The visual similarities to the film (right down to that punishment arm amputation scene) can be the merest bit disconcerting when you realise that — of course — a 10-episode, multi-season series isn't going to follow the same narrative arc. And so, it takes a moment to register the change of pace when the first episode shifts from depicting the rebellion fomenting among the tailies to Layton — a former homicide detective — being abruptly and forcibly deputed to solve a murder in the third class section of the train.
It is a particularly gruesome murder — the victim tortured and dismembered before being stuffed into a service chute. The modus operandi of the crime is the same as another committed a couple of years ago, for which a woman was apprehended, convicted and sentenced to the "drawers" (a morgue-like space where the condemned are suspended in a death-like state). Initially reluctant, a combination of circumstances compel Layton to take up the case.

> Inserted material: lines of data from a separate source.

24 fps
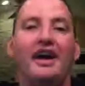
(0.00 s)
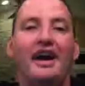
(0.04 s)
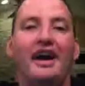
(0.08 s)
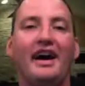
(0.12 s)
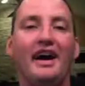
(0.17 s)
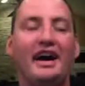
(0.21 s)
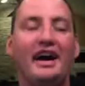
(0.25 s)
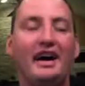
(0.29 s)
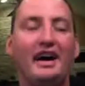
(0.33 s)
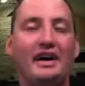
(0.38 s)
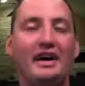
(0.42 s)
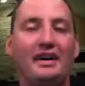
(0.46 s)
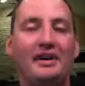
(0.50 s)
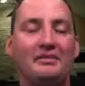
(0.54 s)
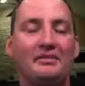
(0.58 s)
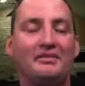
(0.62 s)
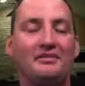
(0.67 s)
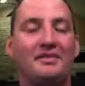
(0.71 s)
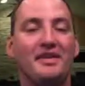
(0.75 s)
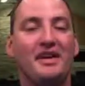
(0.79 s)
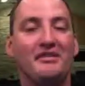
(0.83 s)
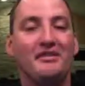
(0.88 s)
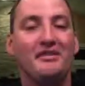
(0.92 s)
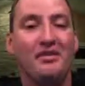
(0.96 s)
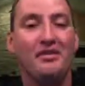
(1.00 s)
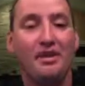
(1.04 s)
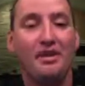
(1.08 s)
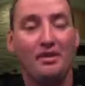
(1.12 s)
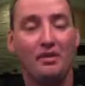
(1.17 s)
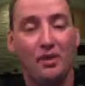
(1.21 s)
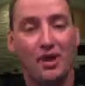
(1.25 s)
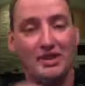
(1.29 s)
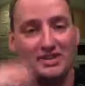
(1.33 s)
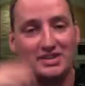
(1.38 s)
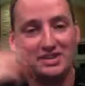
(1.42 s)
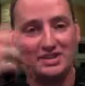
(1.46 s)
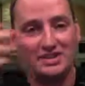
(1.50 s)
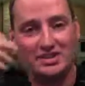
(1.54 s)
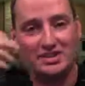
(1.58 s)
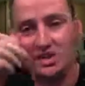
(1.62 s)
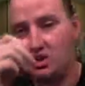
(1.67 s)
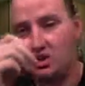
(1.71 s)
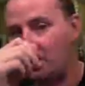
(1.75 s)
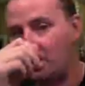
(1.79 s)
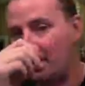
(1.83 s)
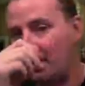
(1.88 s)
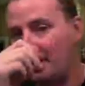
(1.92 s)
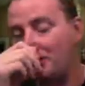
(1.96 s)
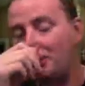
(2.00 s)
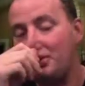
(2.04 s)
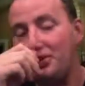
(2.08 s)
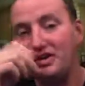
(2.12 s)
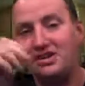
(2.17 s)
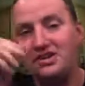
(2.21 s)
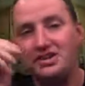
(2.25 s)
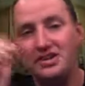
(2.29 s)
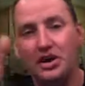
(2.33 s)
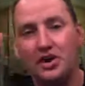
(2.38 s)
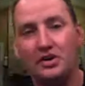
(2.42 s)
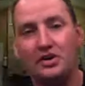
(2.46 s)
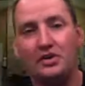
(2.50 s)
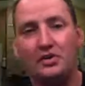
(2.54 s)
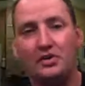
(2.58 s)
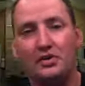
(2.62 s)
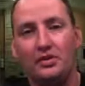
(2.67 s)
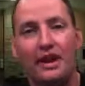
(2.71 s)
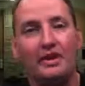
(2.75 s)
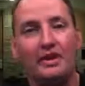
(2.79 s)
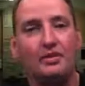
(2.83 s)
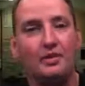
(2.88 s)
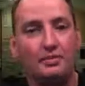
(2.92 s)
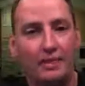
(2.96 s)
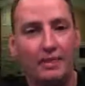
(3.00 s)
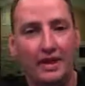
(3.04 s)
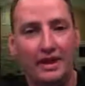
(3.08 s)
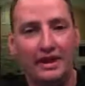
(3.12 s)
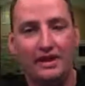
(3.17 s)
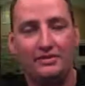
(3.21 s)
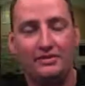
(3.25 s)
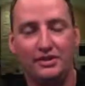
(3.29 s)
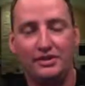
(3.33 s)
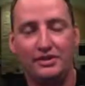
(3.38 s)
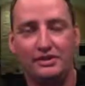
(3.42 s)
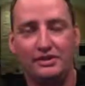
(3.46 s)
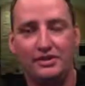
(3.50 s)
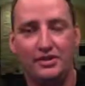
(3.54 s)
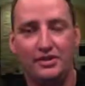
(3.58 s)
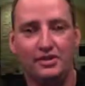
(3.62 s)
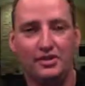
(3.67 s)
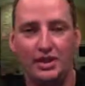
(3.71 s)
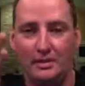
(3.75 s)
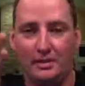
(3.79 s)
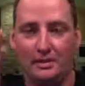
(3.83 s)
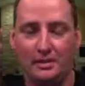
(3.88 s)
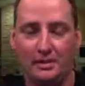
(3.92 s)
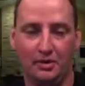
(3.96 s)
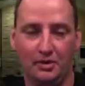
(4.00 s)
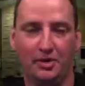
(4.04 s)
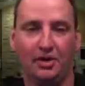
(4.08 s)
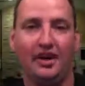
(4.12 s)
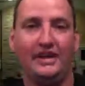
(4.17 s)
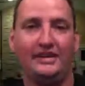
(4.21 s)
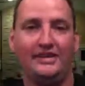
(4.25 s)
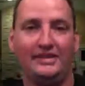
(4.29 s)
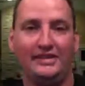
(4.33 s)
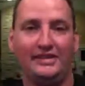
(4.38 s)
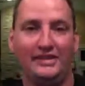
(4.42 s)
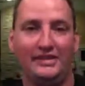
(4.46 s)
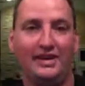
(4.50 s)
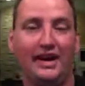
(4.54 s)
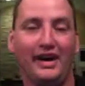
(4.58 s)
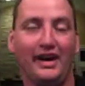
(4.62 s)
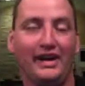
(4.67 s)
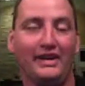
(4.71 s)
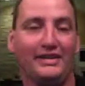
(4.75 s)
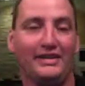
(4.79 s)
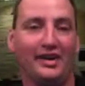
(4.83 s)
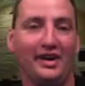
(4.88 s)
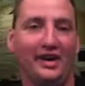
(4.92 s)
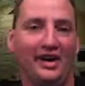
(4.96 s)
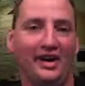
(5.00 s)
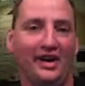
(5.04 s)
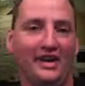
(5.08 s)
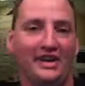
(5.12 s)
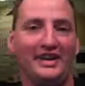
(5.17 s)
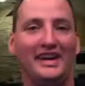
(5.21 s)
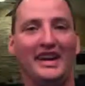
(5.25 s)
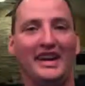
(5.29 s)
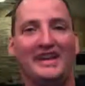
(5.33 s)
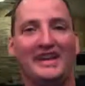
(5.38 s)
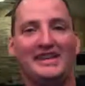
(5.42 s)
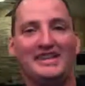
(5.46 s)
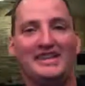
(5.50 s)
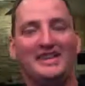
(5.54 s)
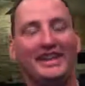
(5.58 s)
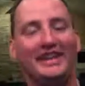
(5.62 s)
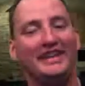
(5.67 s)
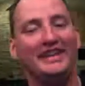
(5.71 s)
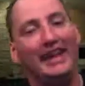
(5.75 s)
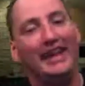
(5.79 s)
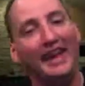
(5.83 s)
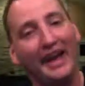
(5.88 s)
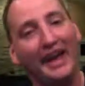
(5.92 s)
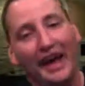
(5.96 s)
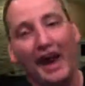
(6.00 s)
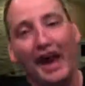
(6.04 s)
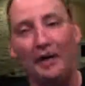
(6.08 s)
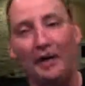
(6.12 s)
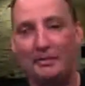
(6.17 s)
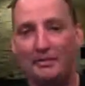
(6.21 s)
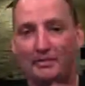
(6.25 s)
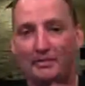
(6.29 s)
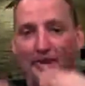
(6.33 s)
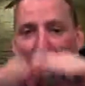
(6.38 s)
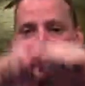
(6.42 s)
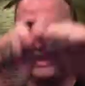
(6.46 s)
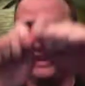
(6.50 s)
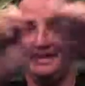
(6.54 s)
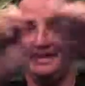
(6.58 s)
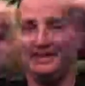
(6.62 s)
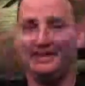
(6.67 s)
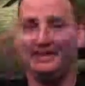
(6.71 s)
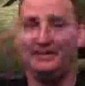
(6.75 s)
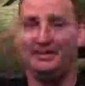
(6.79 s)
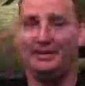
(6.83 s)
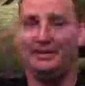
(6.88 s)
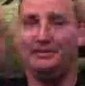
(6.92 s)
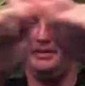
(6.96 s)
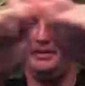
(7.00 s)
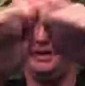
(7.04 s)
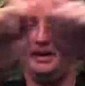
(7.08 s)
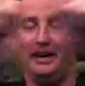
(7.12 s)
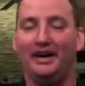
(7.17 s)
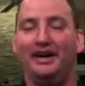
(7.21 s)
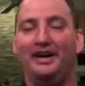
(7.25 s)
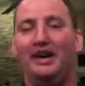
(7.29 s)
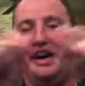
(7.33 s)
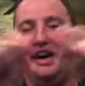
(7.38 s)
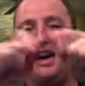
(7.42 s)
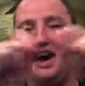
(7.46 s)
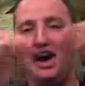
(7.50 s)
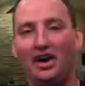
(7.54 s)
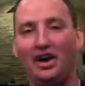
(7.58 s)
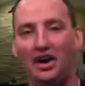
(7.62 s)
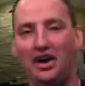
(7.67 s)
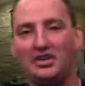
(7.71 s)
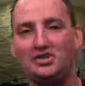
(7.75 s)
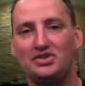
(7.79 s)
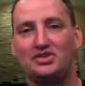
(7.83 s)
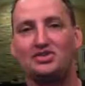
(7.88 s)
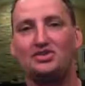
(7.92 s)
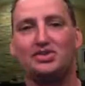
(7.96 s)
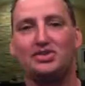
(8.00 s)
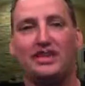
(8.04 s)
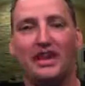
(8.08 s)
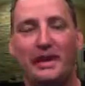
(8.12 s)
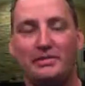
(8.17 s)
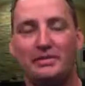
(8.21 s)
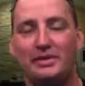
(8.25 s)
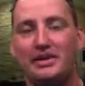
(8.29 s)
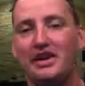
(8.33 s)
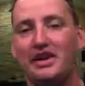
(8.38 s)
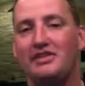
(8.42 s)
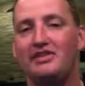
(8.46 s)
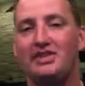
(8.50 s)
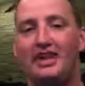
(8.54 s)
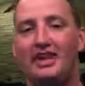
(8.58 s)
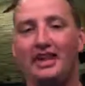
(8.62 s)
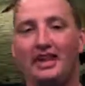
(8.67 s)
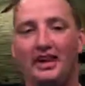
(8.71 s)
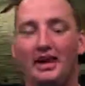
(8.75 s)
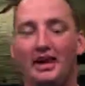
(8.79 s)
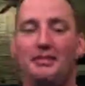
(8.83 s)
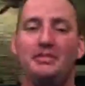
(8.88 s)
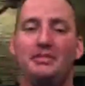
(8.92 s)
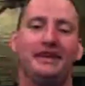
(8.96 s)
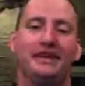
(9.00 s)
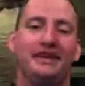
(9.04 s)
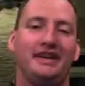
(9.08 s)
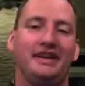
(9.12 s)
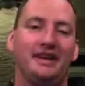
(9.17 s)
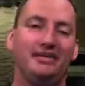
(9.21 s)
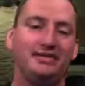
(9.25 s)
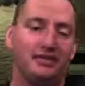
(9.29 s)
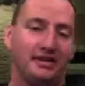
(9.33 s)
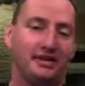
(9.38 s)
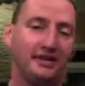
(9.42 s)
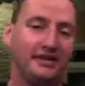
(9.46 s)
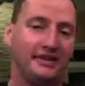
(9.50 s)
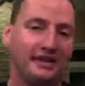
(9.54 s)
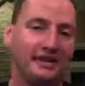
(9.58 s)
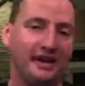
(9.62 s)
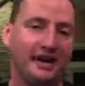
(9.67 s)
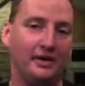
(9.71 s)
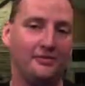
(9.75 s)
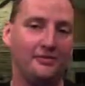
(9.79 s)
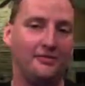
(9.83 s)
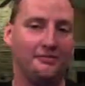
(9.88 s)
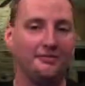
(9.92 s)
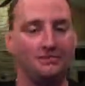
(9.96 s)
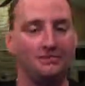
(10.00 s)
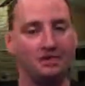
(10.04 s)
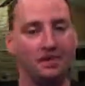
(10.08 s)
If you ever watched the show, right, when Sheldon rides with Penny for the first time, he realizes the light's on. And she's like, yeah, I've been meaning to get some electrical tape to cover that up, and he kind of freaks out.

This is no Murder on the Orient Express though. The investigation unfurls over episodes 1 and 2 even as the train navigates a particularly dodgy section of the tracks; catastrophe and extinction are always just a hair's breadth away. Moreover, as Layton discovers, the murder case is tied in with the train's seedy underbelly — one that Melanie Cavill will do anything to keep under wraps. Melanie's character marks a significant deviation from the 2013 film: While the name of Mr Wilford is invoked on sundry occasions in the Netflix series, it is Melanie in fact who runs the train — in charge of everything from its engineering issues, to maintaining law and order, signing off on the crop cycle rotation, and keeping the first class passengers happy. We see a brief glimpse of her life as it was in the outside world: she had a baby, was associated with MIT.
Just as the film chanelled some qualities of the graphic novel in its visuals, the Netflix series too creates a few striking moments: in one scene, as Melanie sits at the engine and monitors the tracks ahead, the light from the train's many windows cast glowing squares on the mounds of snow on both sides. In another, a disturbance on the tracks is reflected in the pattern of ripples in a teacup.

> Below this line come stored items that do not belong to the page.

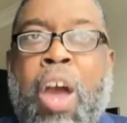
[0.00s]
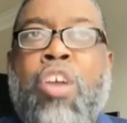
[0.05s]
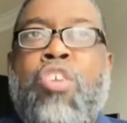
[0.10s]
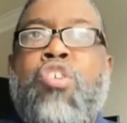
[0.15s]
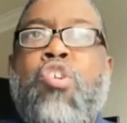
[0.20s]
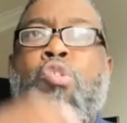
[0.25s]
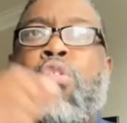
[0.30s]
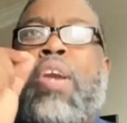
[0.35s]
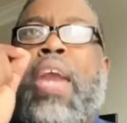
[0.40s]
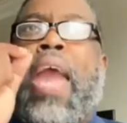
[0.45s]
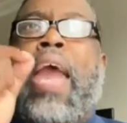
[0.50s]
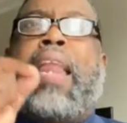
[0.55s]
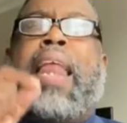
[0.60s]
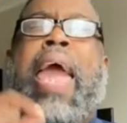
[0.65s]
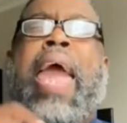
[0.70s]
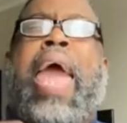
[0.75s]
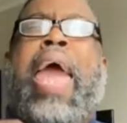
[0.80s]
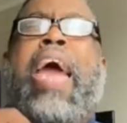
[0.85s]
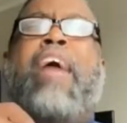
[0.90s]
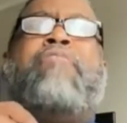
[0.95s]
You can't
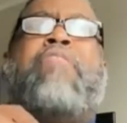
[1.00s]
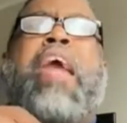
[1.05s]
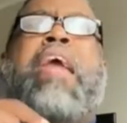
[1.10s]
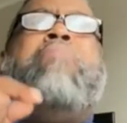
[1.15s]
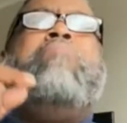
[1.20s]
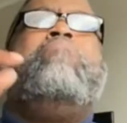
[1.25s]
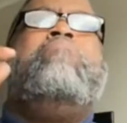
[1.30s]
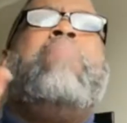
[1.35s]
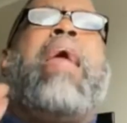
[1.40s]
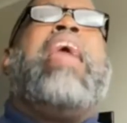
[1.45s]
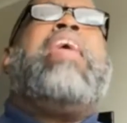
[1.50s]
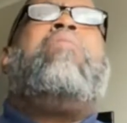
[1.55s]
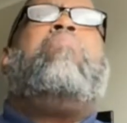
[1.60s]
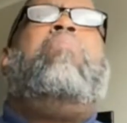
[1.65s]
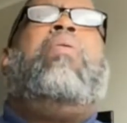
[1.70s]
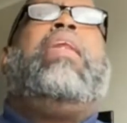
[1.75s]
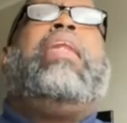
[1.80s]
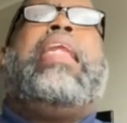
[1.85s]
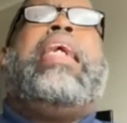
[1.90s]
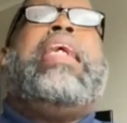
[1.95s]
have a
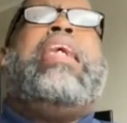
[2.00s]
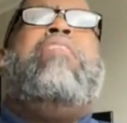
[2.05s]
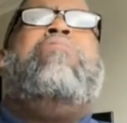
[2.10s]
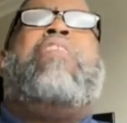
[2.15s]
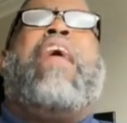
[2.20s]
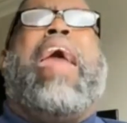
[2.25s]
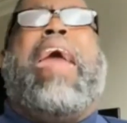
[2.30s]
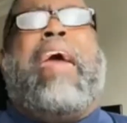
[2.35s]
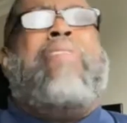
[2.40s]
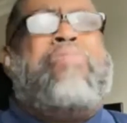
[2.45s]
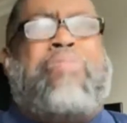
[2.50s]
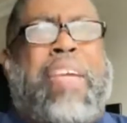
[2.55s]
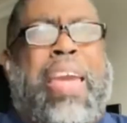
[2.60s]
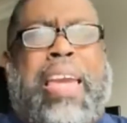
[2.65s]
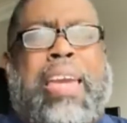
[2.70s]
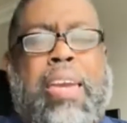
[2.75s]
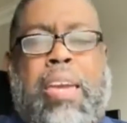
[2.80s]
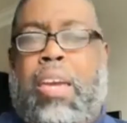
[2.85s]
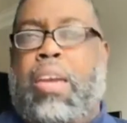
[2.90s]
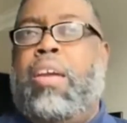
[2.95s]
make-believe
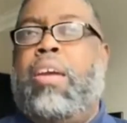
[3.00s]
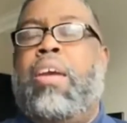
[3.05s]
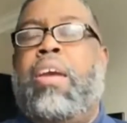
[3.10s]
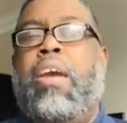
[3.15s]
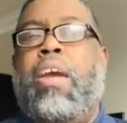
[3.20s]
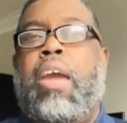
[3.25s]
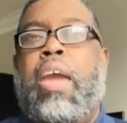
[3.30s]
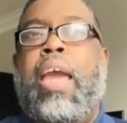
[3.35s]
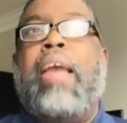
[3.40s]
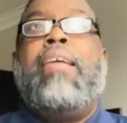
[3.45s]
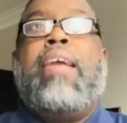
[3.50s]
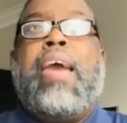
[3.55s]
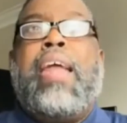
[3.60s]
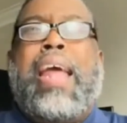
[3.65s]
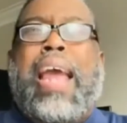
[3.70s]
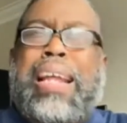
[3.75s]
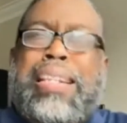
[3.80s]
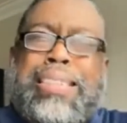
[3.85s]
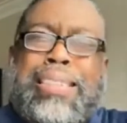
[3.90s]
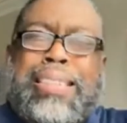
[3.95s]
ethic and get
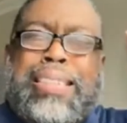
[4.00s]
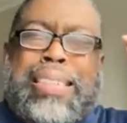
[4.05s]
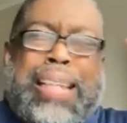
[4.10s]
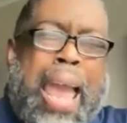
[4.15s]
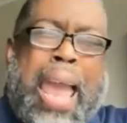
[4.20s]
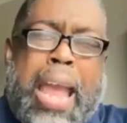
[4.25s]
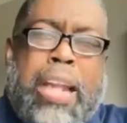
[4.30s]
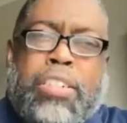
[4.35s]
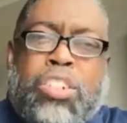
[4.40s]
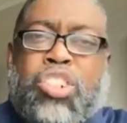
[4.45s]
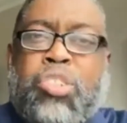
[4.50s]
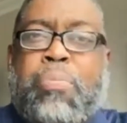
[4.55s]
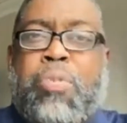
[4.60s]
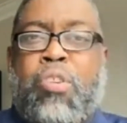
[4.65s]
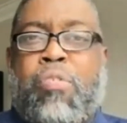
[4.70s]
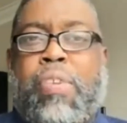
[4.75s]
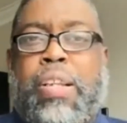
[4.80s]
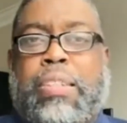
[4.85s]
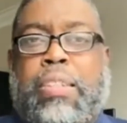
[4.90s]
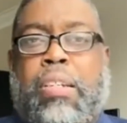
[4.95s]
a
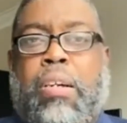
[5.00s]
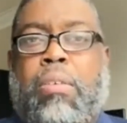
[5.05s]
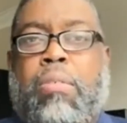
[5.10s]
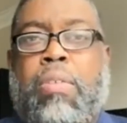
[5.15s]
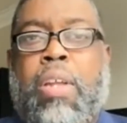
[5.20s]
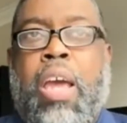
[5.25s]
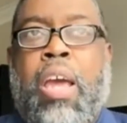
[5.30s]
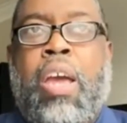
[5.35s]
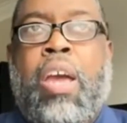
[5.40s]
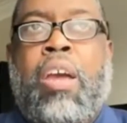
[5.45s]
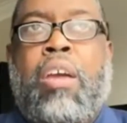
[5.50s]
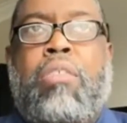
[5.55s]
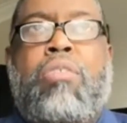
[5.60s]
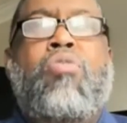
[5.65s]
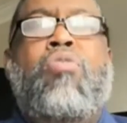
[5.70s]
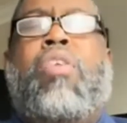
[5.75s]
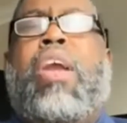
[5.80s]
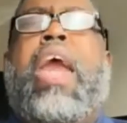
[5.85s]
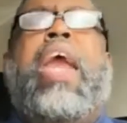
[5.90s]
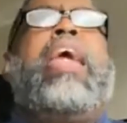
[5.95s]
tangible result.
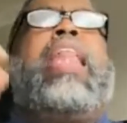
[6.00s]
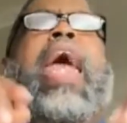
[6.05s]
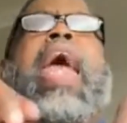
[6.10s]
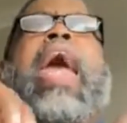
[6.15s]
You can't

The Netflix series isn't as gritty as Bong Joon-ho's film, nor is it quite as outre. It does, however, create a few moving sequences of its own over these first two episodes: One in which an older and respected member of the tail celebrates his birthday by asking for some privacy in which to listen to Rachmaninoff, and another in which the tailies prepare to rush the guards' chamber, make a favourable impression.
Netflix's Snowpiercer comes amid headlines about how the super rich jetted off to disaster bunkers, private yachts and holiday homes to sequester themselves during the coronavirus crisis, while millions of others are barely getting by. In our deeply unequal societies, calamities only widen and perpetuate the divide.
New episodes of Snowpiercer season 1 are being released weekly on Netflix.